For anyone thinking of converting to a plant-based diet, we found these easy, fabulous plant-based food recipes to raise your vibration. With thanks for the inspiration to Luke Jones from Hero Health Room.
Simple Tofu Scramble Recipe
Back in the days when I ate less plants and more animals, I used to be a big fan of the scrambled egg. I’d maybe go as far as saying it was one of my favourites.
When I heard that tofu scramble was a pretty good substitute, I was a little skeptical at first. I didn’t think it could stand up next to the mighty egg. No chance. But like many times before, I was wrong…
Tofu scramble is amazing. The texture is the very similar to scrambled egg, but I reckon this tastes way better. As well as being packed full of plant power, tofu scramble is so quick and easy to make.
Give it a try, and let me know how it turns out!
- 400g tofu (I use the Cauldron original)
- 2 tbsp nutritional yeast (you can find this is most health food stores, or get it online here)
- 1 tbsp tamari or soy sauce
- Drain the water from the tofu into the sink, then chuck the tofu into the frying pan. Use your spatula to break the block down into small pieces.
- Add the tamari and nutritional yeast, and mix together.
- Stir on a medium flame for about 5-8 minutes, until the tofu starts to brown slightly.
Done! Serve up with some wholemeal or gluten free bread and a nice salad – great as a light breakfast. Alternatively, you could have the tofu scramble with Mexican Wraps. That’s my favourite way of rocking it.
Gnocchi and Sautéed Veg in a Red Wine Sauce
Serves 2. Takes about 20 minutes
- A standard 500g packet of gnocci
- A tin of chickpeas (or your choice of legume)
- Several small shallots
- Several mushrooms
- A plateful of chopped spring greens
- 3 garlic cloves or powder
- A sprig of fresh rosemary or a teaspoon of dried
- 300 ml red wine
- 75 ml balsamic vinegar
- Prep your shallots (just de-skin them, and leave them whole), and add them to your wok to sautée in a little water. Keep a close eye on them, and keep adding water so they don’t stick and burn.
- After about 10 minutes, the shallots should be starting to soften, at which point you can add your chopped mushrooms, garlic and rosemary.

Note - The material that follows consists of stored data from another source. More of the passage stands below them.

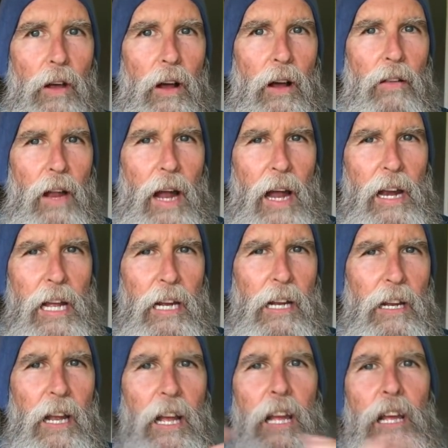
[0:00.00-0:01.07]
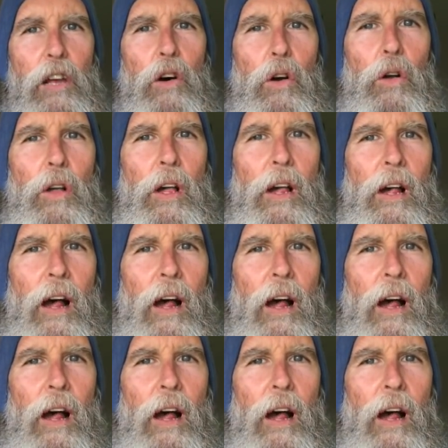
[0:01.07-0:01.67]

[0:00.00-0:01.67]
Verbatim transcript: uh, that I needed to heal,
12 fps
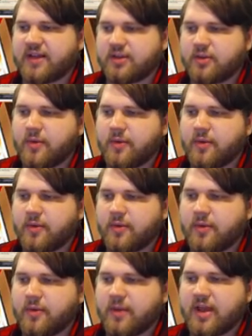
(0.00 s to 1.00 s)
So now we have
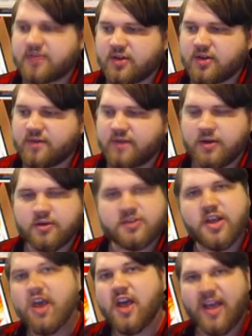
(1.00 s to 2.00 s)
six monsters on field,
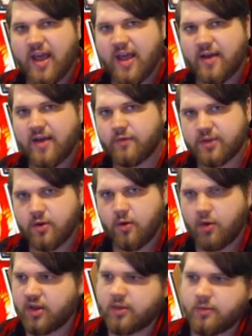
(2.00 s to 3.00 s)
and every
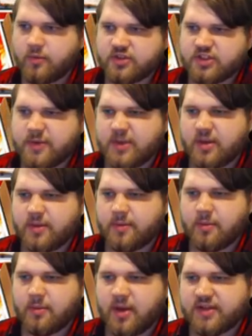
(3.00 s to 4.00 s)
single one of them was a special
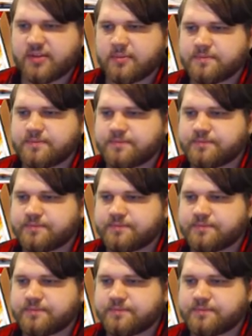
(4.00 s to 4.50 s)
summon monster.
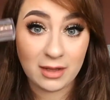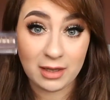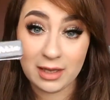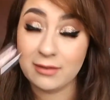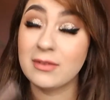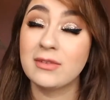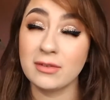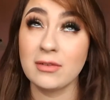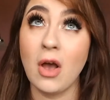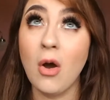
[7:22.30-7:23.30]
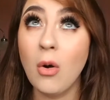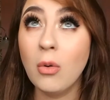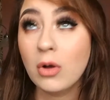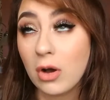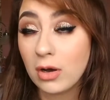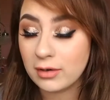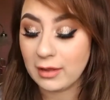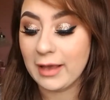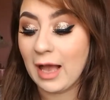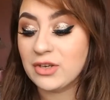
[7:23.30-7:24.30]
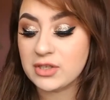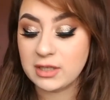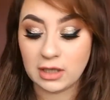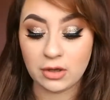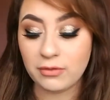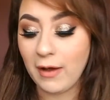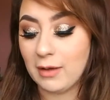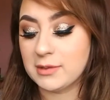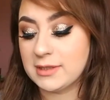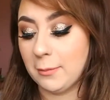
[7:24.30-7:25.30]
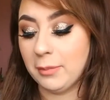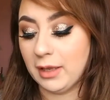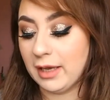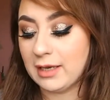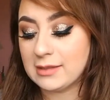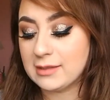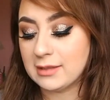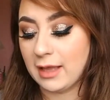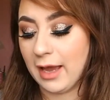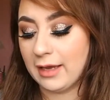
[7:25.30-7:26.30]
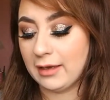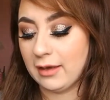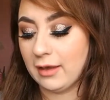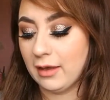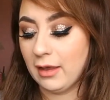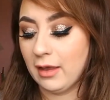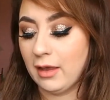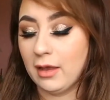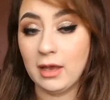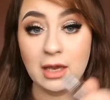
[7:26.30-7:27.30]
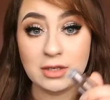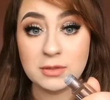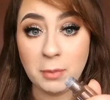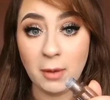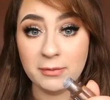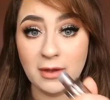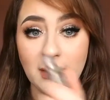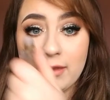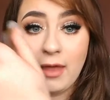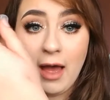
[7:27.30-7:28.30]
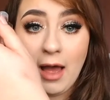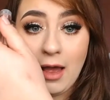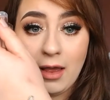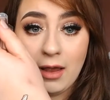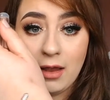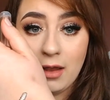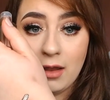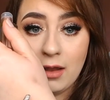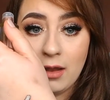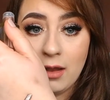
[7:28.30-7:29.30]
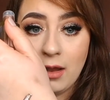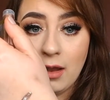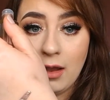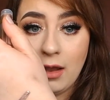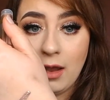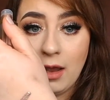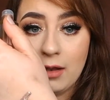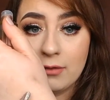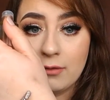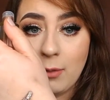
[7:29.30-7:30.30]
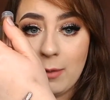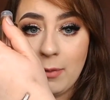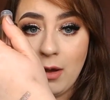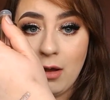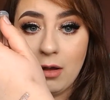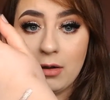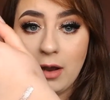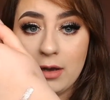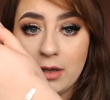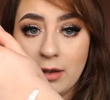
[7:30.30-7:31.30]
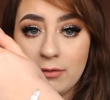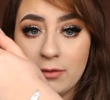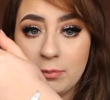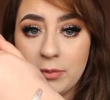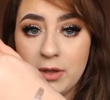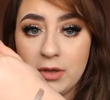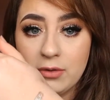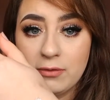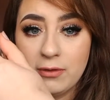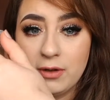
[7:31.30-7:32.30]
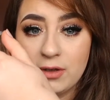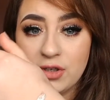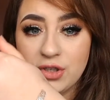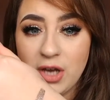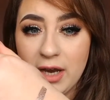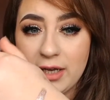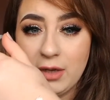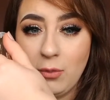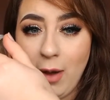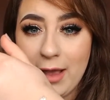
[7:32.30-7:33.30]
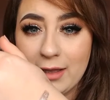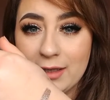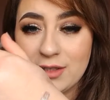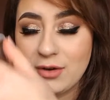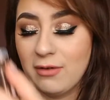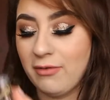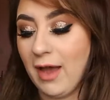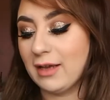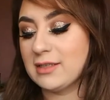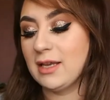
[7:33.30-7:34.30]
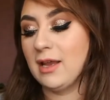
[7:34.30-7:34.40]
It's so good. Like, I just love how simple it is. Like, it just pops out like that and swipe it on, and you have this beautiful shiny wet glitter effect.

- After another 5 minutes, it’s time to add the sauce. Pour in your wine and balsamic vinegar. Simmer for a good 15 to 20 minutes, so that it starts to thicken. Then add your greens and chickpeas.
- In a separate pan, boil your gnocci through for 2-3 minutes, before draining and adding into the main wok. Stir through for another 5, and then serve up. It goes great with some warm bread and home made hummus.